Tall and thin, though not quite as tall as Shane, and with narrow, bony shoulders rounded by years peering into microscopes, Dr. Charles Newman, who traded his three-letter school-M.I.T.-for a three-letter agency-FBI-seems as engaged and energetic as ever. When they were both young and full of mustard some of the SAs took to calling Charley ‘Doc Brown,’ for the Christopher Lloyd character in Back to the Future. Despite the thinning, wavy hair and the big proud honker of a nose-and the fun he had blowing things up out at his containment bunker in Quantico-Shane never saw the resemblance. To him Charley is and always will be The Chalk Man, a character all his own. Never a Special Agent himself, he’s one of the Bureau’s many overqualified, underpaid civilian employees. Long married to his high-school sweetheart, he and his wife, Trudy, had been godparents to Shane’s daughter. Death hasn’t broken that bond. Nor has Shane’s bad habit of not making contact for months at a time, and usually only when he needs to pick his old friend’s large and well-stocked brain.

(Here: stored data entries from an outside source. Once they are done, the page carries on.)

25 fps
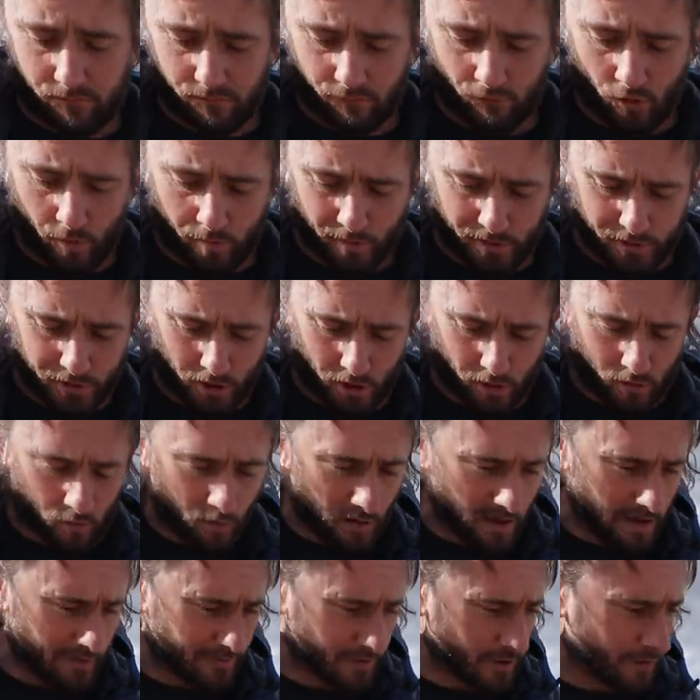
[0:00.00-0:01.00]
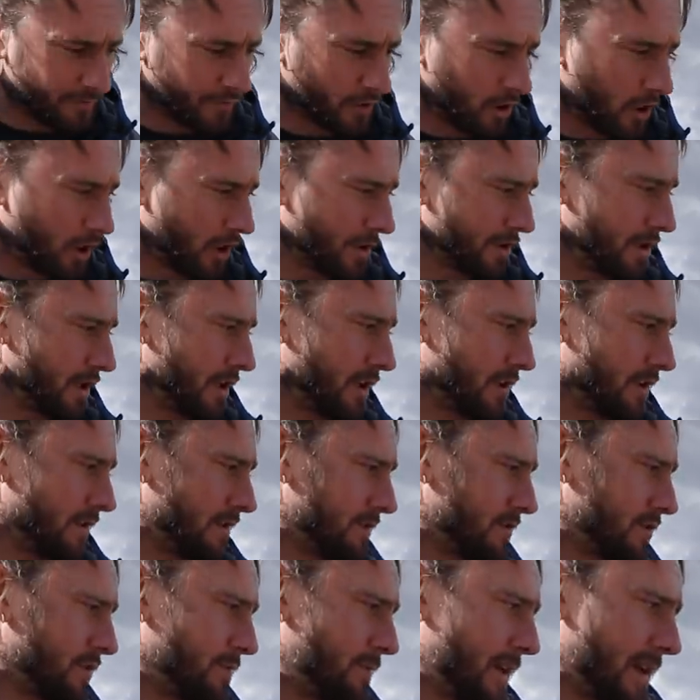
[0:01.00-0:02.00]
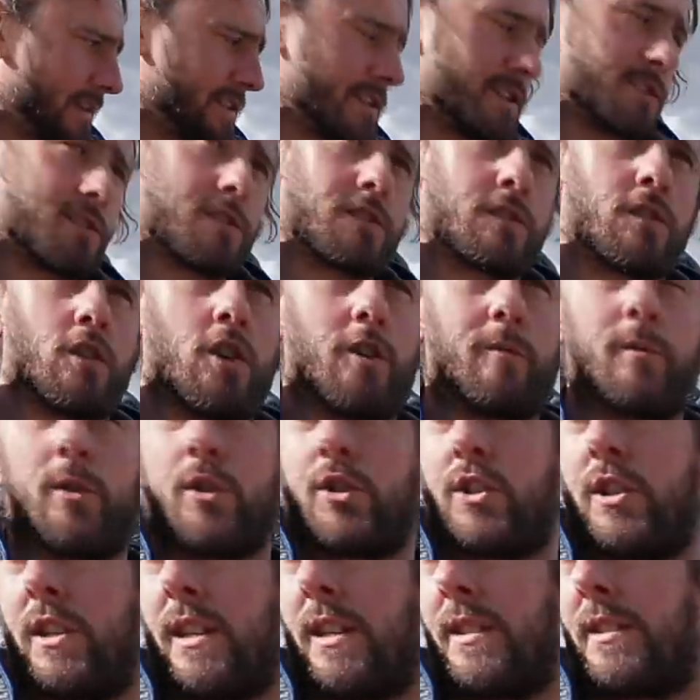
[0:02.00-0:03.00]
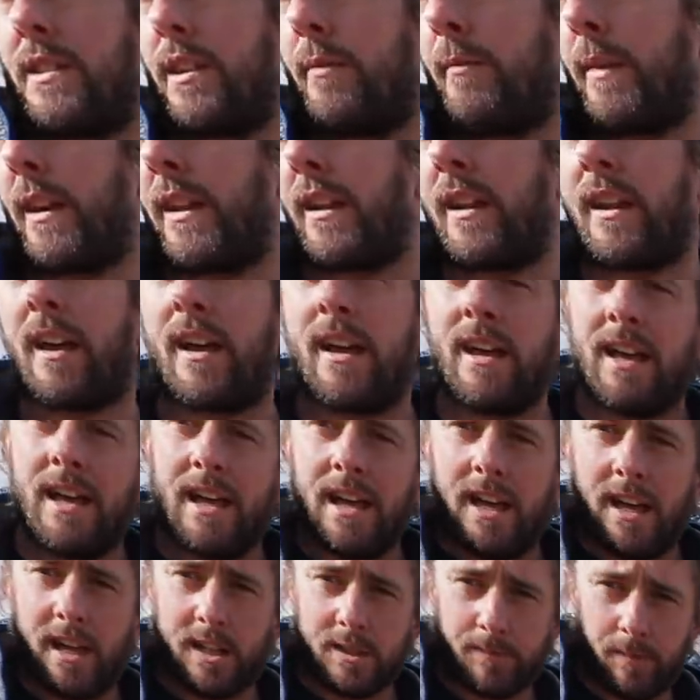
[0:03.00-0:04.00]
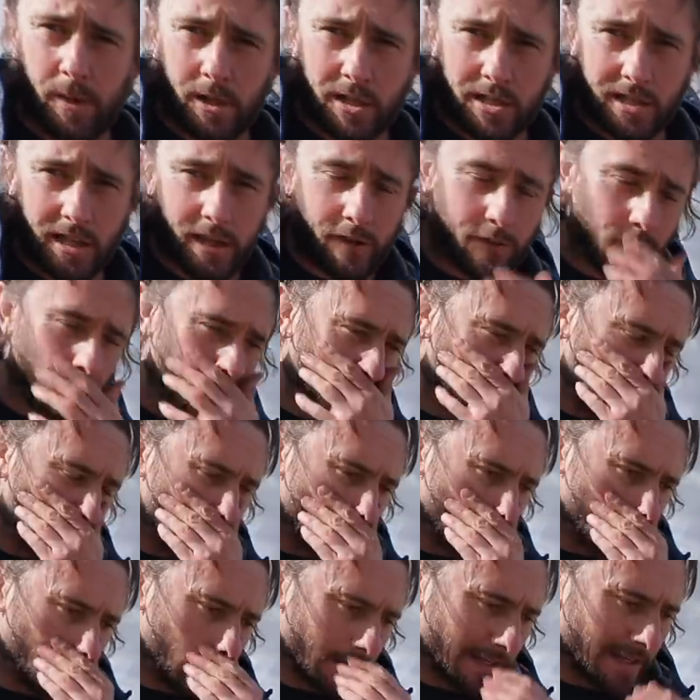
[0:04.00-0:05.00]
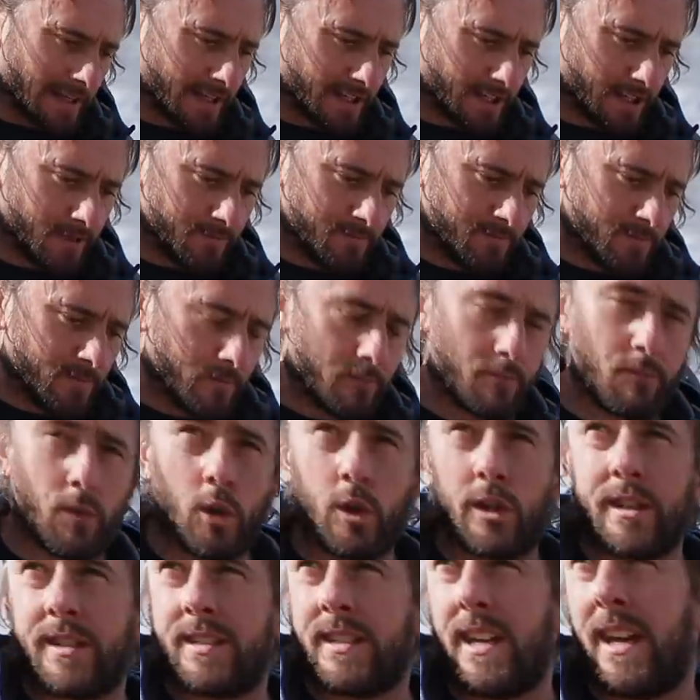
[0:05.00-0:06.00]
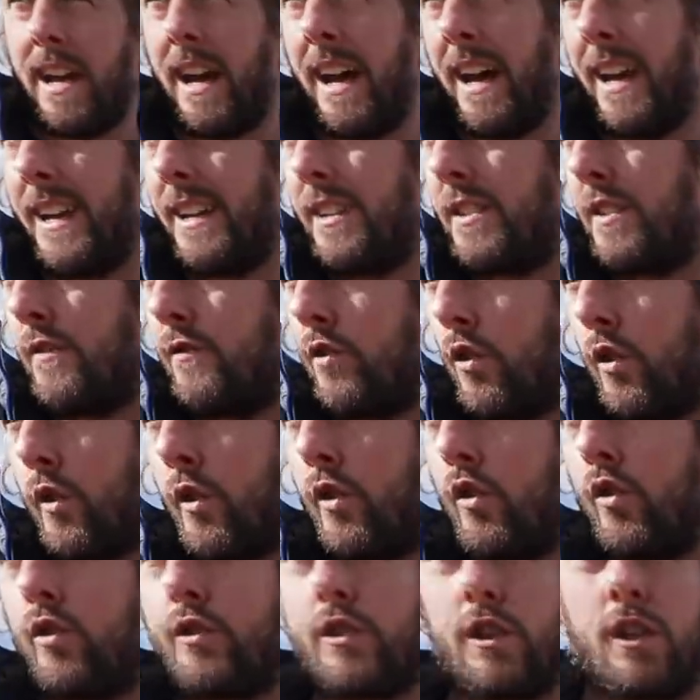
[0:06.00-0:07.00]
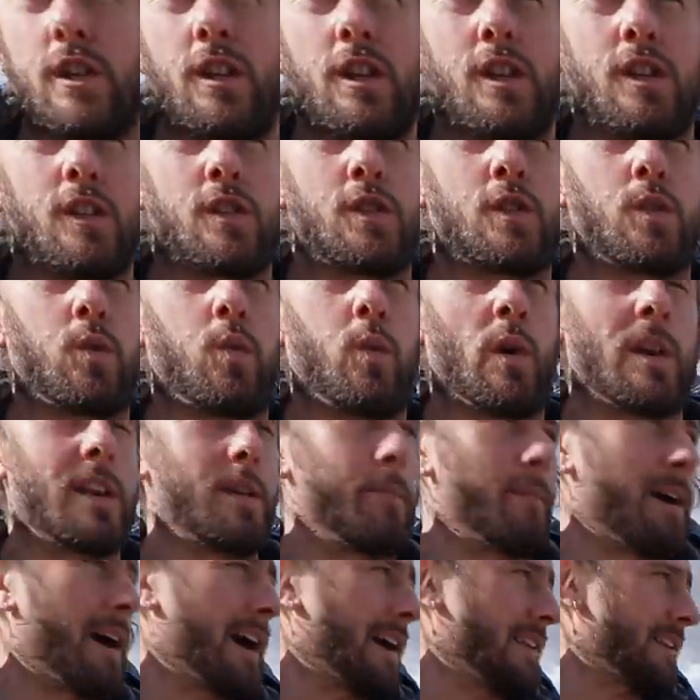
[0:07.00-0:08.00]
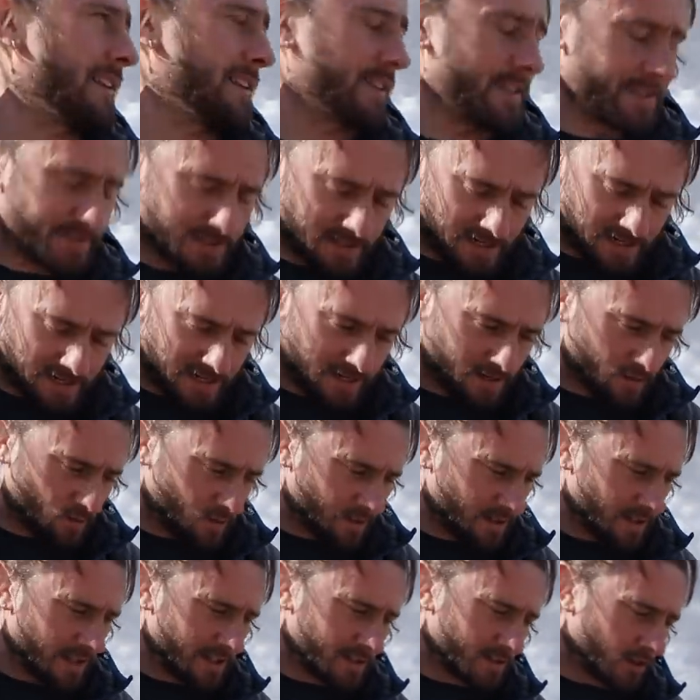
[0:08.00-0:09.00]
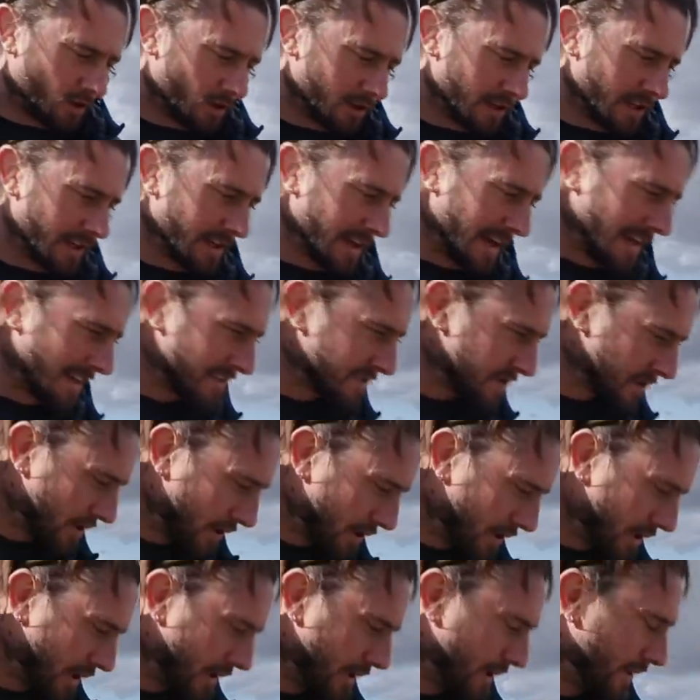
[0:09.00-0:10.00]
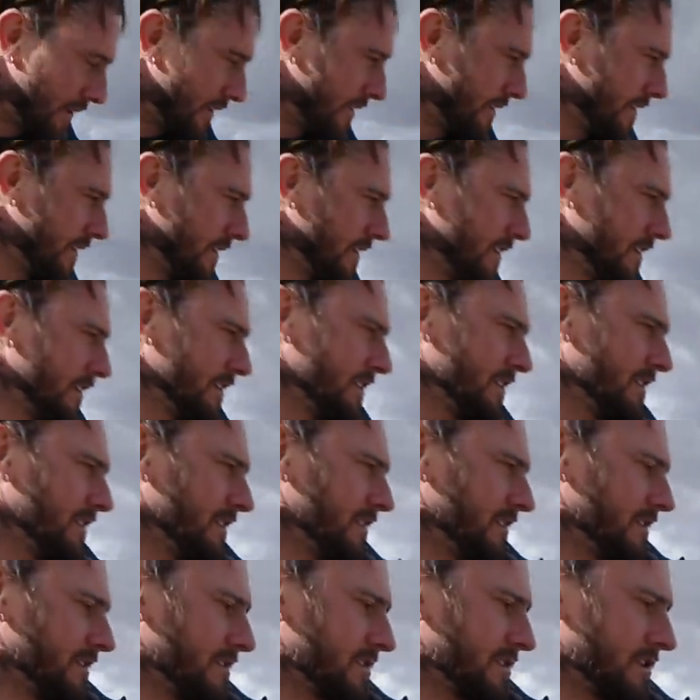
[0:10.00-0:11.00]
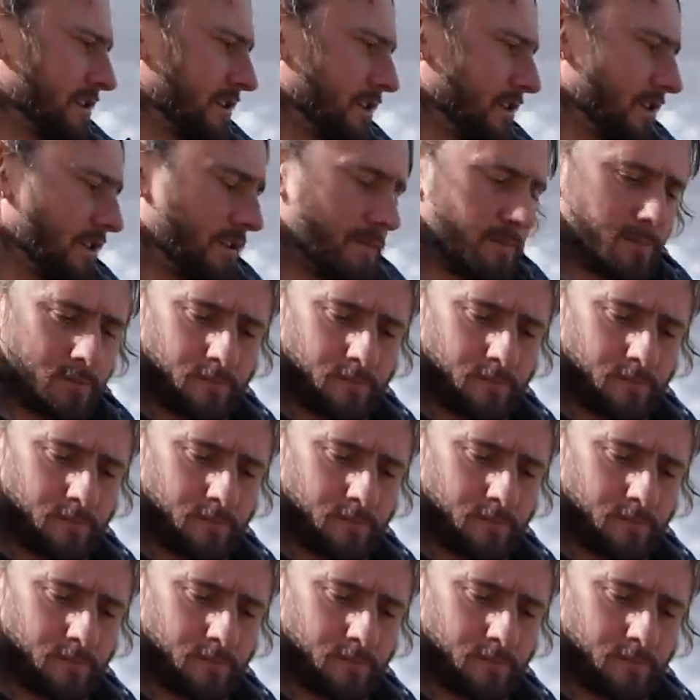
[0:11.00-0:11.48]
rubber doll, whatever you've got, and it just makes it so much easier, man. And especially if you've been doing, like, multi-day hikes, you've done a good 20 mile in a day, you need all your gas, don't you? So,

As is his habit, Charley heads for the blackboard and starts thinking with chalk, the dust from which will soon adhere to him from forehead to foot. “Okay,” he begins. “The device was placed in a janitor’s cart, one of those wheeled jobs. Estimated forty pounds of military-grade C-4. So assume the center of detonation is between ten and fourteen inches from the floor. That’s consistent with photos of the blast mark. Sound about right?”
“You’re the expert.”
“Yeah, but I’m working from e-mailed attachments. You were at the scene.”
“Negatory on that,” Shane tells him. “The gym was bulldozed a week after it was released.”
“What?” Charley looks stunned.
“It was determined the damaged structure was a danger to the adjoining school. Which maybe it was. So as soon as the state police released the crime scene, down it went. I got the impression that everybody involved wanted to see it gone. Didn’t like having all those kids walk past the wreckage every day.”
“They maybe have a point,” Charley admits thoughtfully. “Still, I was hoping to have your on-site impressions.”
“Sorry.”
The Chalk Man chuckles. “That was just to be polite. I was going to ignore whatever you said. The scene was very well documented, no problem there.”
“Good. So you figured it out.”
“Nah, I made calculations. Which I then converted into a three-dimensional rendering in my handy-dandy, blow-it-up software.”
“Kaboom.”
“It seems like an appropriate name, no? The foam goes up, the stains go down.”